Valentina Dragos


2026

Emotion annotation in texts remains a challenging task in the field of Natural Language Processing (NLP), as, unlike voice or images, texts might not only contain peculiar cues to express emotions. Methods for emotion annotation are based on lexicons or on machine learning techniques which are based on the use of manually annotated corpora. This paper aims to explore if and how the combination of these two types of methods might be useful for the annotation of emotions in texts. Four data sets are used for comparison of the two approaches, and then to investigate to what extent the results are distinct or complementary on three aspects: (i) identification of emotional sentences; (ii) identification of emotion categories; (iii) identification of one specific mode of expression of emotions called “behavioral emotions” (e.g. shout, cry). Findings show that not all emotions are equally easy to annotate, and, most specifically, the learning-based approach tends to over detect Admiration.

2024

One of the biggest hurdles for the effective analysis of data collected on social platforms is the need for deeper insights on the content and meaning of this data. Emotion annotation can bring new perspectives on this issue and can enable the identification of content–specific features. This study aims at investigating the ways in which variation in online content can be explored through emotion annotation and corpus-based analysis. The paper describes the emotion annotation of three data sets in French composed of extremist, sexist and hateful messages respectively. To this end, first a fine-grained, corpus annotation scheme was used to annotate the data sets and then several empirical studies were carried out to characterize the content in the light of emotional categories.
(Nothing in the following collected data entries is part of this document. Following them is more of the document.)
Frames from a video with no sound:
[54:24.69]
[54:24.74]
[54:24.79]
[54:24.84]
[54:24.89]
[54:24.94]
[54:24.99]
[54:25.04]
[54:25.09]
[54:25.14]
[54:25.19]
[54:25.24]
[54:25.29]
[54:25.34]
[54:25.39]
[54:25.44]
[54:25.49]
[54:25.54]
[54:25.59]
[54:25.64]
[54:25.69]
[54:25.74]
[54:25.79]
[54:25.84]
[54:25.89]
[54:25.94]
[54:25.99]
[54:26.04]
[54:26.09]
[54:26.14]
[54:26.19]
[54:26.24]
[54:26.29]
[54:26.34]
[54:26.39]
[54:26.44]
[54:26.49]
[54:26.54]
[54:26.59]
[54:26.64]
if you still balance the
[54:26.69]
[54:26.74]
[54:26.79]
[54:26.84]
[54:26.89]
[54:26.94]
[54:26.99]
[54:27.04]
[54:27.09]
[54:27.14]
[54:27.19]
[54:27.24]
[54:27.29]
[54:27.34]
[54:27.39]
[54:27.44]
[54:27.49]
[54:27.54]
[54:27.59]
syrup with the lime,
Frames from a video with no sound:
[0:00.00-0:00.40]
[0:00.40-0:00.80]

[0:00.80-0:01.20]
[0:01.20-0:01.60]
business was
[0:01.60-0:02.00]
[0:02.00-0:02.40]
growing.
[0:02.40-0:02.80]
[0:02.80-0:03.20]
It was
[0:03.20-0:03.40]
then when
Results suggest that emotion annotations can provide new insights for online content analysis and stronger empirical background for automatic content detection.

2022

This paper examines the role of emotion annotations to characterize extremist content released on social platforms. The analysis of extremist content is important to identify user emotions towards some extremist ideas and to highlight the root cause of where emotions and extremist attitudes merge together. To address these issues our methodology combines knowledge from sociological and linguistic annotations to explore French extremist content collected online. For emotion linguistic analysis, the solution presented in this paper relies on a complex linguistic annotation scheme. The scheme was used to annotate extremist text corpora in French. Data sets were collected online by following semi-automatic procedures for content selection and validation. The paper describes the integrated annotation scheme, the annotation protocol that was set-up for French corpora annotation and the results, e.g. agreement measures and remarks on annotation disagreements. The aim of this work is twofold: first, to provide a characterization of extremist contents; second, to validate the annotation scheme and to test its capacity to capture and describe various aspects of emotions.